Mordini Federico E, Haddad Tariq, Hsu Li-Yueh, Kellman Peter, Lowrey Tracy B, Aletras Anthony H, Bandettini W Patricia, Arai Andrew E
Cardiovascular and Pulmonary Branch, National Heart, Lung, and Blood Institute, National Institutes of Health, Department of Health and Human Services, Bethesda, Maryland; Department of Cardiology, Veterans Affairs Medical Center, Washington, DC.
Cardiovascular and Pulmonary Branch, National Heart, Lung, and Blood Institute, National Institutes of Health, Department of Health and Human Services, Bethesda, Maryland.
JACC Cardiovasc Imaging. 2014 Jan;7(1):14-22. doi: 10.1016/j.jcmg.2013.08.014.
This study's primary objective was to determine the sensitivity, specificity, and accuracy of fully quantitative stress perfusion cardiac magnetic resonance (CMR) versus a reference standard of quantitative coronary angiography. We hypothesized that fully quantitative analysis of stress perfusion CMR would have high diagnostic accuracy for identifying significant coronary artery stenosis and exceed the accuracy of semiquantitative measures of perfusion and qualitative interpretation.
Relatively few studies apply fully quantitative CMR perfusion measures to patients with coronary disease and comparisons to semiquantitative and qualitative methods are limited.
Dual bolus dipyridamole stress perfusion CMR exams were performed in 67 patients with clinical indications for assessment of myocardial ischemia. Stress perfusion images alone were analyzed with a fully quantitative perfusion (QP) method and 3 semiquantitative methods including contrast enhancement ratio, upslope index, and upslope integral. Comprehensive exams (cine imaging, stress/rest perfusion, late gadolinium enhancement) were analyzed qualitatively with 2 methods including the Duke algorithm and standard clinical interpretation. A 70% or greater stenosis by quantitative coronary angiography was considered abnormal.
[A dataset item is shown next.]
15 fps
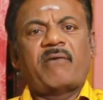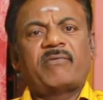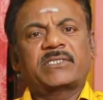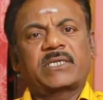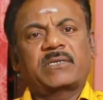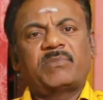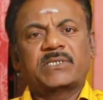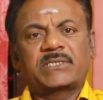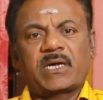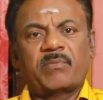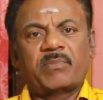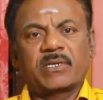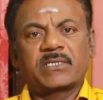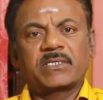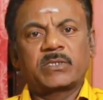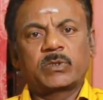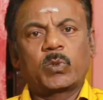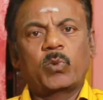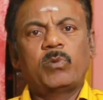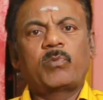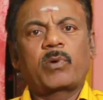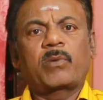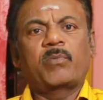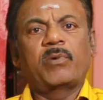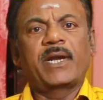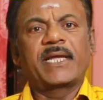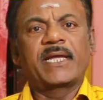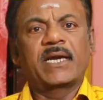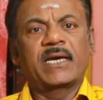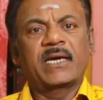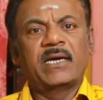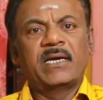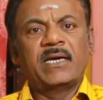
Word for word: அவசரமாக சாப்பிட்றது ஸ்கூல் போகிற பிள்ளைங்கள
The optimum diagnostic threshold for QP determined by receiver-operating characteristic curve occurred when endocardial flow decreased to <50% of mean epicardial flow, which yielded a sensitivity of 87% and specificity of 93%. The area under the curve for QP was 92%, which was superior to semiquantitative methods: contrast enhancement ratio: 78%; upslope index: 82%; and upslope integral: 75% (p = 0.011, p = 0.019, p = 0.004 vs. QP, respectively). Area under the curve for QP was also superior to qualitative methods: Duke algorithm: 70%; and clinical interpretation: 78% (p < 0.001 and p < 0.001 vs. QP, respectively).
Fully quantitative stress perfusion CMR has high diagnostic accuracy for detecting obstructive coronary artery disease. QP outperforms semiquantitative measures of perfusion and qualitative methods that incorporate a combination of cine, perfusion, and late gadolinium enhancement imaging. These findings suggest a potential clinical role for quantitative stress perfusion CMR.
本研究的主要目的是确定全定量负荷灌注心脏磁共振成像(CMR)相对于定量冠状动脉造影参考标准的敏感性、特异性和准确性。我们假设,全定量分析负荷灌注CMR在识别显著冠状动脉狭窄方面具有较高的诊断准确性,且超过灌注半定量测量和定性解读的准确性。
相对较少的研究将全定量CMR灌注测量应用于冠心病患者,并且与半定量和定性方法的比较有限。
对67例有心肌缺血评估临床指征的患者进行双团注双嘧达莫负荷灌注CMR检查。仅对负荷灌注图像采用全定量灌注(QP)方法以及3种半定量方法进行分析,这3种半定量方法包括对比增强率、上升斜率指数和上升斜率积分。采用包括杜克算法和标准临床解读在内的2种方法对综合检查(电影成像、负荷/静息灌注、延迟钆增强)进行定性分析。定量冠状动脉造影显示狭窄70%或更高被视为异常。
通过受试者操作特征曲线确定的QP最佳诊断阈值为心内膜血流降至平均心外膜血流的<50%时,其敏感性为87%,特异性为93%。QP的曲线下面积为92%,优于半定量方法:对比增强率:78%;上升斜率指数:82%;上升斜率积分:75%(分别与QP相比,p = 0.011、p = 0.019、p = 0.004)。QP的曲线下面积也优于定性方法:杜克算法:70%;临床解读:78%(分别与QP相比,p < 0.001和p < 0.001)。
全定量负荷灌注CMR在检测阻塞性冠状动脉疾病方面具有较高的诊断准确性。QP优于灌注半定量测量以及结合电影、灌注和延迟钆增强成像的定性方法。这些发现提示了定量负荷灌注CMR潜在的临床作用。